I have no idea why I’m so hung up on Mary, anyway.

She asks too many damn questions, and she never shuts up. Every word out of her mouth is hopeful to the point of being delusional. She wears designer clothes and complains about how much everything smells and can’t even handle getting a little bit of mud on her.

“You and Tony can get the rest of the calves tagged on your own,” I say.

No one argues with me as I step out of the pen, although I hear an annoyed sigh from Tony. They all know better than to rile me up further when my mood slips like this, and while I won’t admit it, I’m grateful for it.

My head is spinning, and I wish I could just step back from all of it.

The money situation has been stressing me out more and more.

Just recently, the land developer who’s been riding my ass raised his offer again, and he’s only asking for half the ranch.

It would cut our productivity, but I’m only managing to keep things running by the skin of my teeth as is.
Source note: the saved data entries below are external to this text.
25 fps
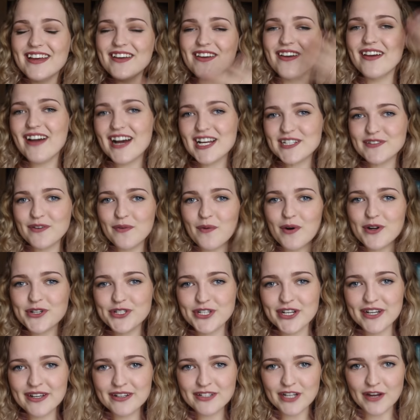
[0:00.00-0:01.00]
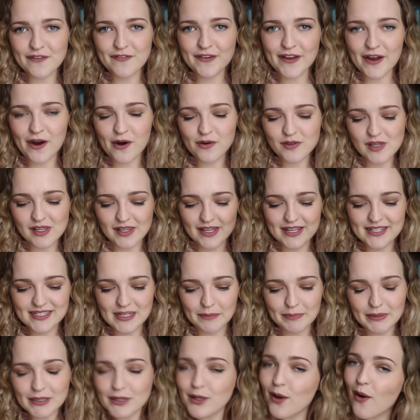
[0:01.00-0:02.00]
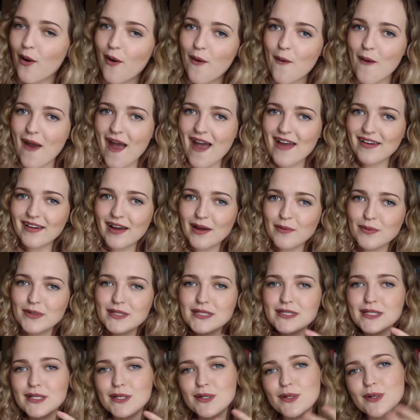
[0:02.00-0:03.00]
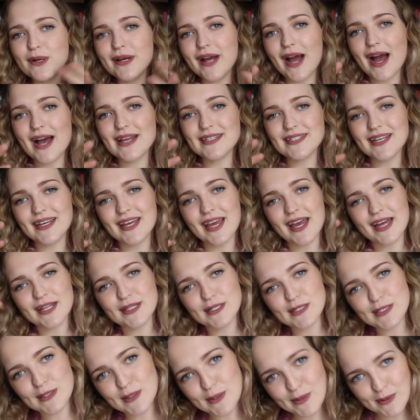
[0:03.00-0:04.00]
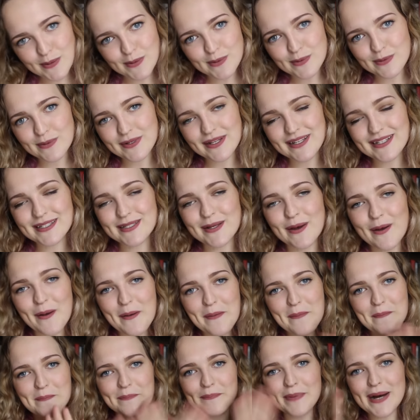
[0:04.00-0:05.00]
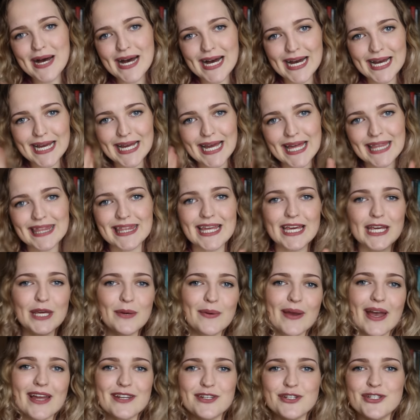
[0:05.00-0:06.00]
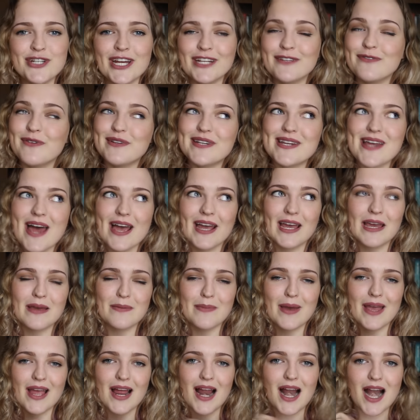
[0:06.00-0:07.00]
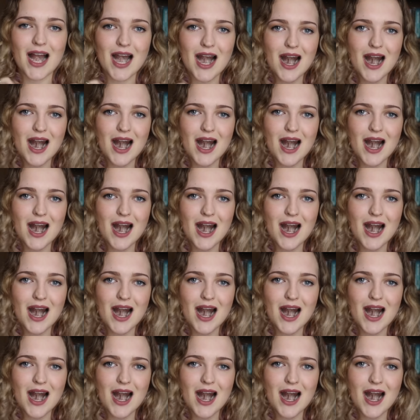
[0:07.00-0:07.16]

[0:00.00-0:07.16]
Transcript: Thank you guys for watching. Don't forget all the links are below and I will see you guys again soon. So bye and thank you again to Jen for tagging me.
We’re all overworked and exhausted, and the cash would be enough to pay most of the debts off and at least get the threat of foreclosure off our backs.

Even Al doesn’t know how close we really are to losing everything, but he doesn’t need any more to worry about right now.

As much as I don’t want to sell even part of the ranch—because it feels like giving up—the money is getting more tempting by the day. I could scale back operations to something a little more manageable, fix up the crumbling fixtures and parts of the house.

I could get Ms. Bryce and all her hopeful suggestions off my back.

I sigh heavily as I round the corner of the barn, exhausted and drained by my unsureness on how the hell to fix any of this.

Jennifer is so hopeful that a smart marketing scheme will be the change we need, but I just can’t see how some advertising is going to repair a decade of ruined friendships and my own shitty work ethic.

I want the ranch to succeed, but I just don’t have it in me anymore.

I rub my hand over my face, frustrated. It’s not worth thinking about right now. Jennifer and Mary will talk when Jennifer gets back, and it’ll be their problem to figure out.

Right now, all I really want to do is lay out on the dirt in the shadow of the barn and take a damn nap.

Yeah, a nap sounds just about perfect right now.